---------- INPUT DATA

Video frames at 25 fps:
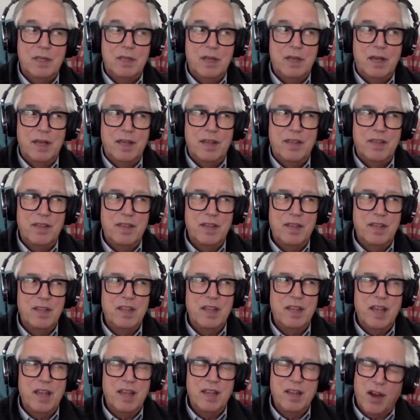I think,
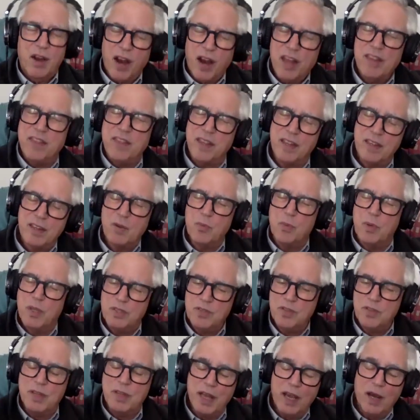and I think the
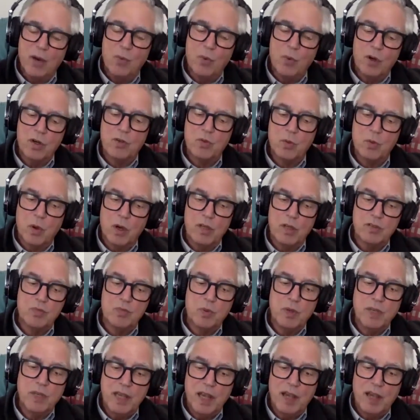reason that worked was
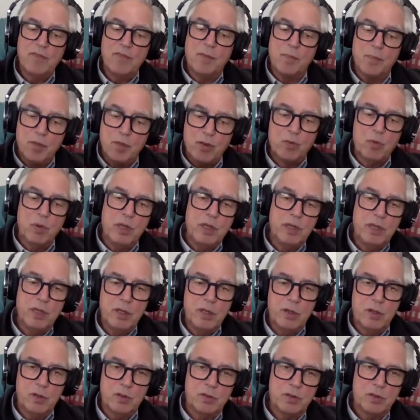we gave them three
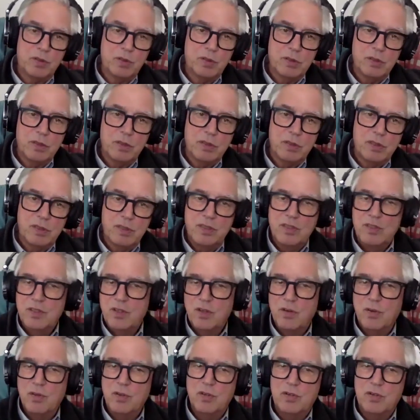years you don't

--------------------
---------- INPUT DATA

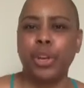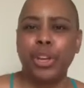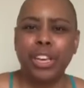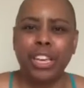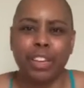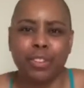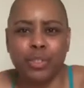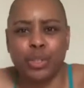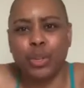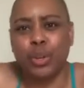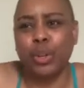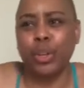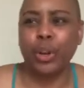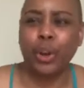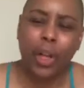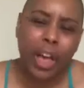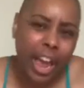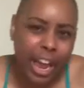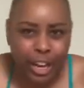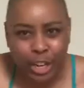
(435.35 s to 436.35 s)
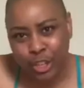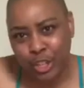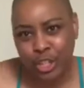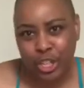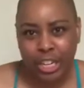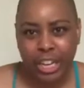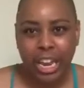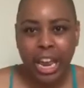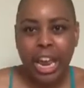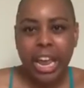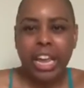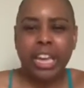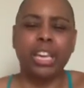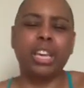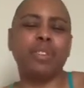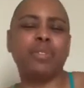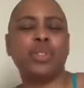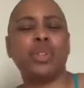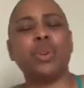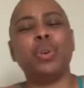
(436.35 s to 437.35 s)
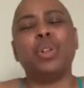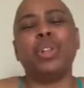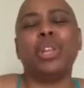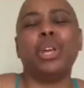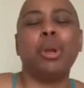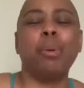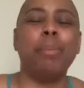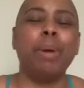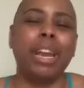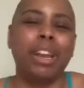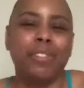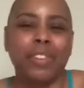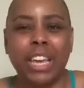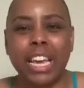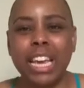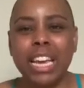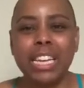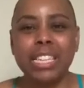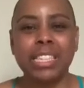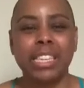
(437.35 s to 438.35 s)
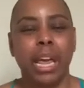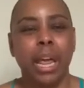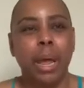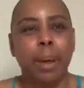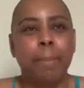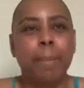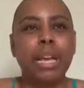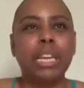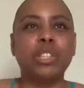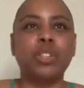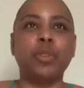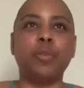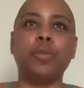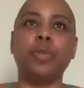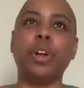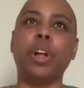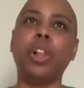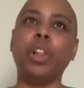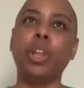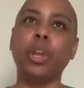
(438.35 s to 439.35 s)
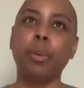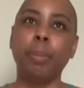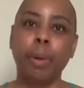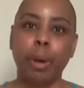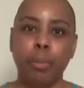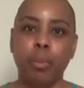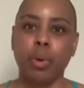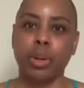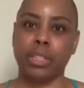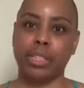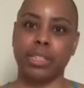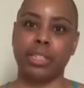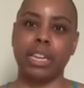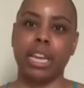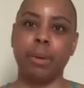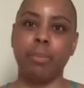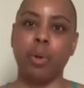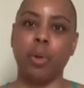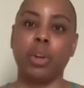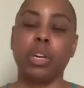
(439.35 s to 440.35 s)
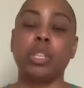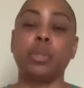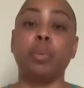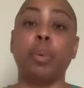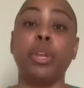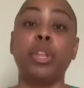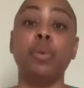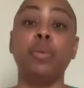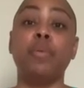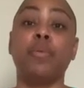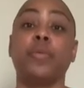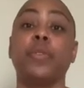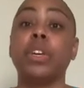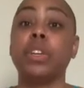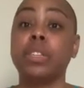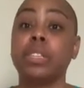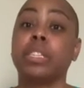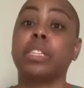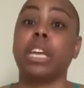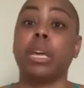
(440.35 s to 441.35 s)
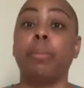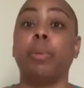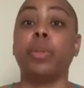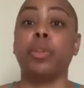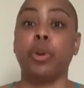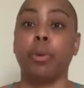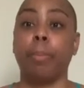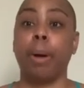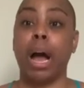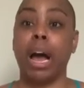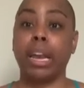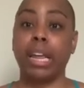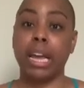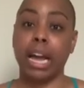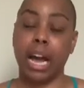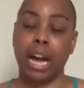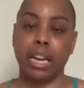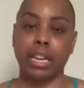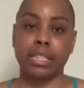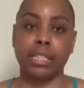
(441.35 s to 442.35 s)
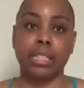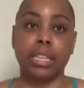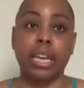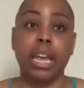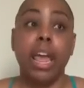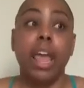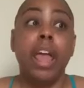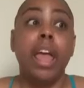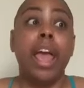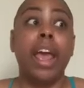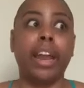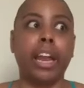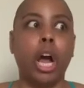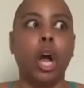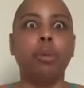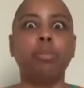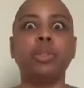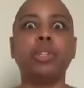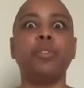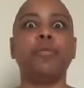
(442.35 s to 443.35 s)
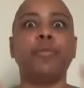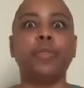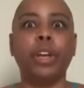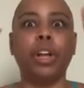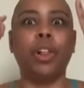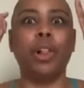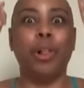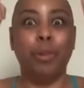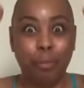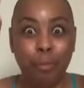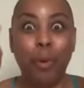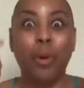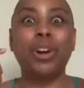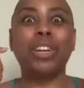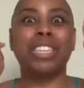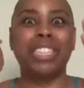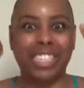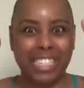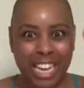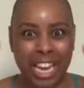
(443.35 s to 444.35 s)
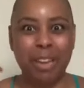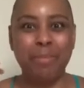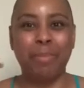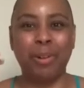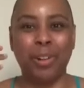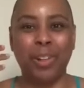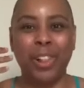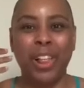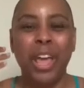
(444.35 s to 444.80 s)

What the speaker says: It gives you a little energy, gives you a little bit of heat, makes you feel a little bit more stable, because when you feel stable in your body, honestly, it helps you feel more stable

--------------------
---------- INPUT DATA

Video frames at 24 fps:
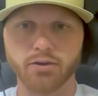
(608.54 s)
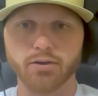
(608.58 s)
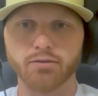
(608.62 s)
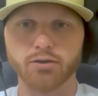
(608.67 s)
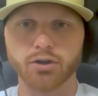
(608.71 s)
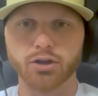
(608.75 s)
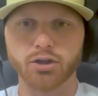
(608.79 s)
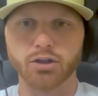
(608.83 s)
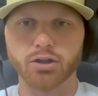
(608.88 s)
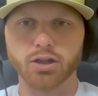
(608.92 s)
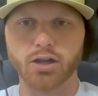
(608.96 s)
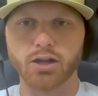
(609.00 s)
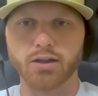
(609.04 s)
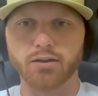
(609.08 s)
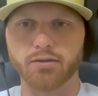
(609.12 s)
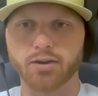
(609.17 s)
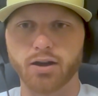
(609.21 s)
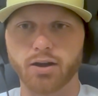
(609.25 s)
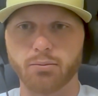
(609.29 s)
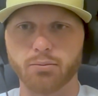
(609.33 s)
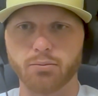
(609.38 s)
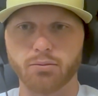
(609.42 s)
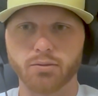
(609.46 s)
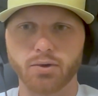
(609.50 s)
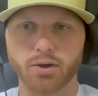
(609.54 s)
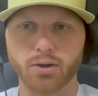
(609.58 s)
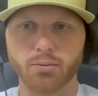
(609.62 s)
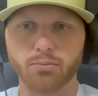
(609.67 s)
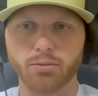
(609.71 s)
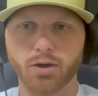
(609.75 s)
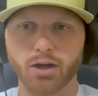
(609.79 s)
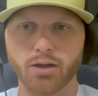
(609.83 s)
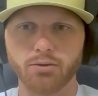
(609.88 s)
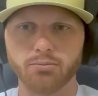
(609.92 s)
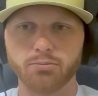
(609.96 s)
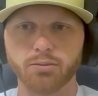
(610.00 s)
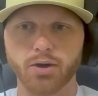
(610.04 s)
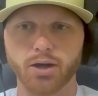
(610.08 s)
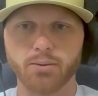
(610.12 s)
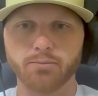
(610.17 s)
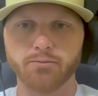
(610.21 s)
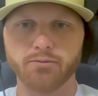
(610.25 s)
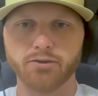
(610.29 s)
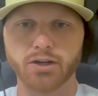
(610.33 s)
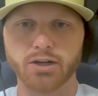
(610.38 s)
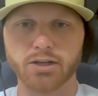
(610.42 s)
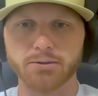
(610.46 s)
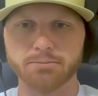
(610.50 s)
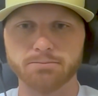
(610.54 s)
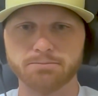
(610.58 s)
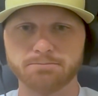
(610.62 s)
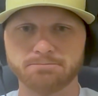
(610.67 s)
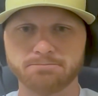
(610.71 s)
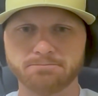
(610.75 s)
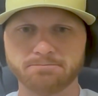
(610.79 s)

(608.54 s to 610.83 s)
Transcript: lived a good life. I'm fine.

--------------------

▶ ACTION ITEM:
Leave the pictures out, and transcribe exactly the lines above starting at the one that contains "(438.35 s to 439.35 s)" and ending at the one that contains "What the speaker".

▶ RESPONSE TO THIS TASK:
(438.35 s to 439.35 s)
(439.35 s to 440.35 s)
(440.35 s to 441.35 s)
(441.35 s to 442.35 s)
(442.35 s to 443.35 s)
(443.35 s to 444.35 s)
(444.35 s to 444.80 s)

What the speaker says: It gives you a little energy, gives you a little bit of heat, makes you feel a little bit more stable, because when you feel stable in your body, honestly, it helps you feel more stable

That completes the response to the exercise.